▸ DIRECTIONS: Everything from the line with "[2:24.91-2:25.41]" to the end of the data should be restated word for word, and nothing before it.

▸ RECORDS FOR THE EXERCISE:
::::::::

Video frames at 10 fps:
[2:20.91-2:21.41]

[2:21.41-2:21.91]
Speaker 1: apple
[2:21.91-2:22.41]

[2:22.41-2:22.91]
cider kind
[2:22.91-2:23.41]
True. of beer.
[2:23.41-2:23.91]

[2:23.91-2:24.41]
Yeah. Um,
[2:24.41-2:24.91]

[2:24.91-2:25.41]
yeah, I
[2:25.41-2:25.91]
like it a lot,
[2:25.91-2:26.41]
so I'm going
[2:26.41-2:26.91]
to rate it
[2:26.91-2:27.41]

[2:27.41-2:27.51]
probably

::::::::

▸ REPLY TO THE TASK:
[2:24.91-2:25.41]
yeah, I
[2:25.41-2:25.91]
like it a lot,
[2:25.91-2:26.41]
so I'm going
[2:26.41-2:26.91]
to rate it
[2:26.91-2:27.41]

[2:27.41-2:27.51]
probably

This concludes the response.